A general study of forms begins with the notion of Lagrange and Gauss of \emph{equivalent forms}. Two forms are equivalent if one is transformed into the other by acting upon it with a $2 \times 2$ matrix with integer coefficients and determinant $1$, that is, a matrix in the group $\SL_2 (\mathbb{Z})$. Specifically, a matrix $M = \begin{pmatrix} \alpha & \beta \\ \gamma & \delta \end{pmatrix}$ in $\SL_2 (\mathbb{Z})$ transforms the form $f(x,y)$ into the form
\begin{equation*}
f(\alpha x + \beta y, \gamma x + \delta y).
\end{equation*}
This gives a right action of $\SL_2 (\mathbb{Z})$ on the set of all forms.
The discriminant of the form $Ax^2 + Bxy + Cy^2$ is $D = B^2-4AC$. The $\SL_2(\mathbb{Z})$-action preserves discriminants, so the forms with fixed discriminant $D$ split into classes of equivalent forms. The first major theorem in the theory of binary quadratic forms is that the number of equivalence classes with given discriminant is finite. The number of classes of forms all of which have relatively prime coefficients (\emph{primitive} forms) is a {class number}, a central notion of algebraic number theory.
A reduction algorithm is a standard tool for determining when two forms are equivalent. Reduction is more complicated in the case of interest to us, when $D > 0$. In fact, there are competing notions of reduction in this case. We shall use Zagier reduction \cite{dZ1981} rather than the more common reduction of Lagrange and Gauss.

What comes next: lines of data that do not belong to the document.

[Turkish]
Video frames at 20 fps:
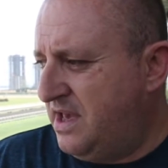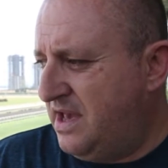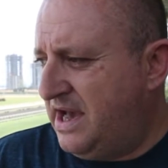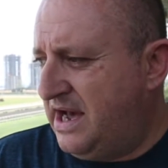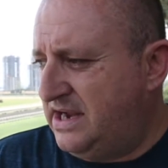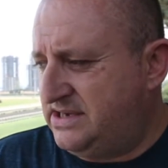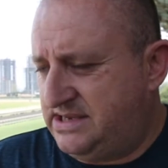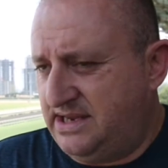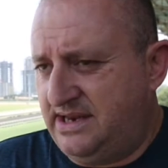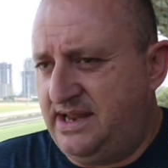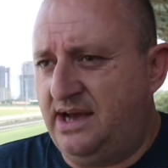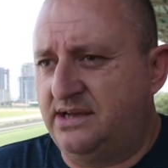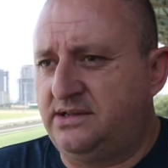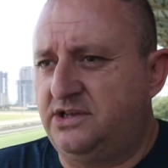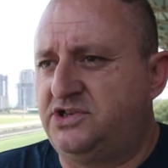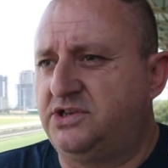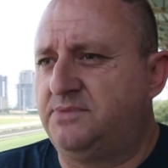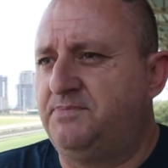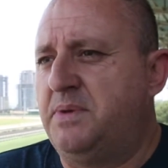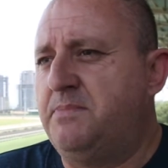her sene
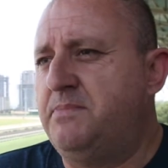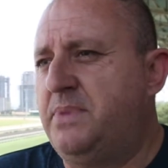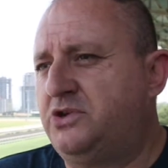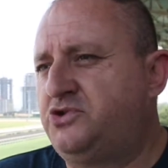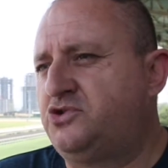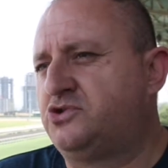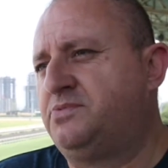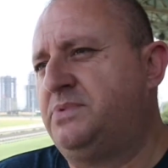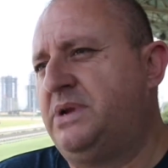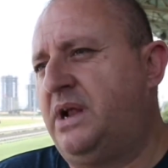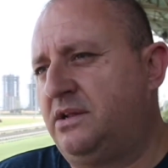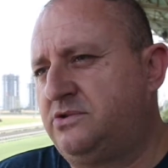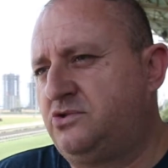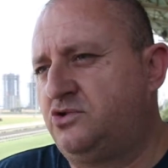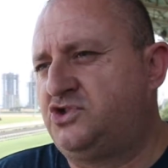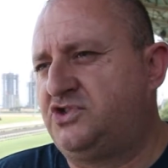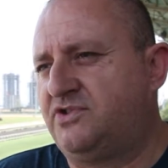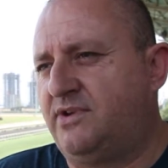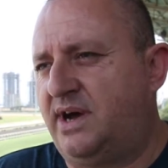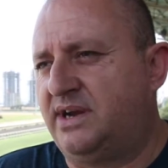yaklaşık 1500-1600
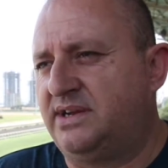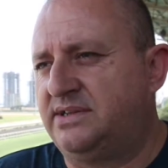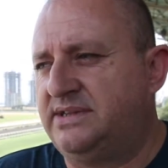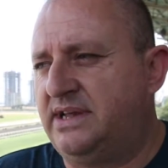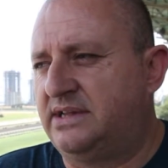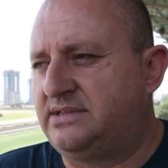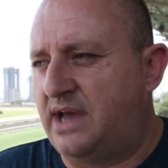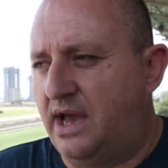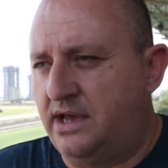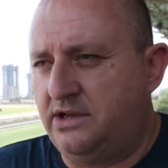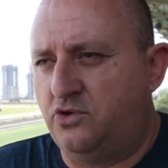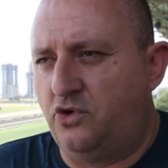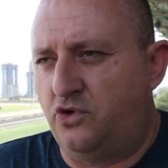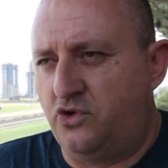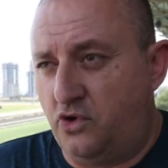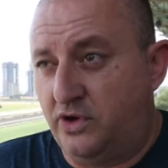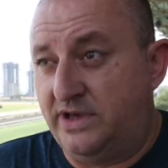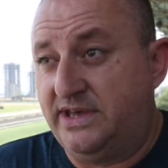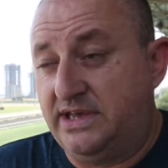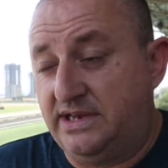civarında tay
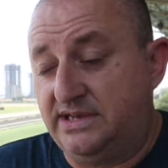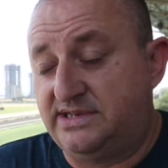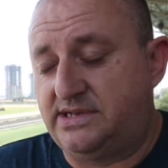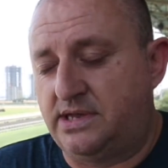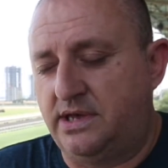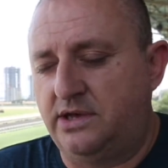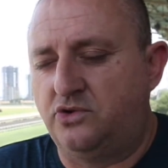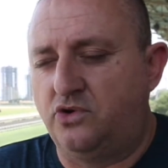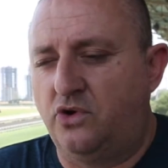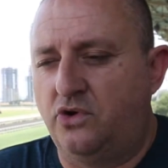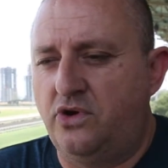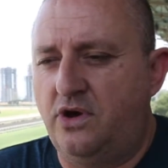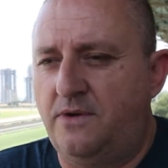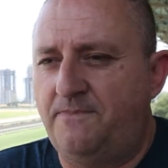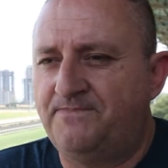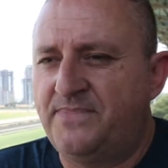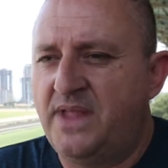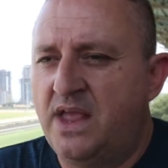doğuyor, İngiliz sayı doğuyor.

Zagier declares a form $f =Ax^2 + Bxy + Cy^2$ to be \emph{reduced} if
\begin{equation*}
A > 0, \qquad C > 0, \qquad B > A+C.
\end{equation*}
To perform a reduction step on $f$, we
\begin{enumerate}
\item Compute the ``reducing number'', determined as the unique integer $n$ satisfying
\begin{equation*}
n-1 < \frac{B+\sqrt{D}}{2A} < n,
\end{equation*}
in which $D$ is the discriminant of $f$, then
\item Act on the form $f$ with the matrix
\begin{equation*}
\begin{bmatrix} n & 1 \\ -1 & 0 \end{bmatrix}.
\end{equation*}
\end{enumerate}
Zagier reduction is iteration of reduction steps.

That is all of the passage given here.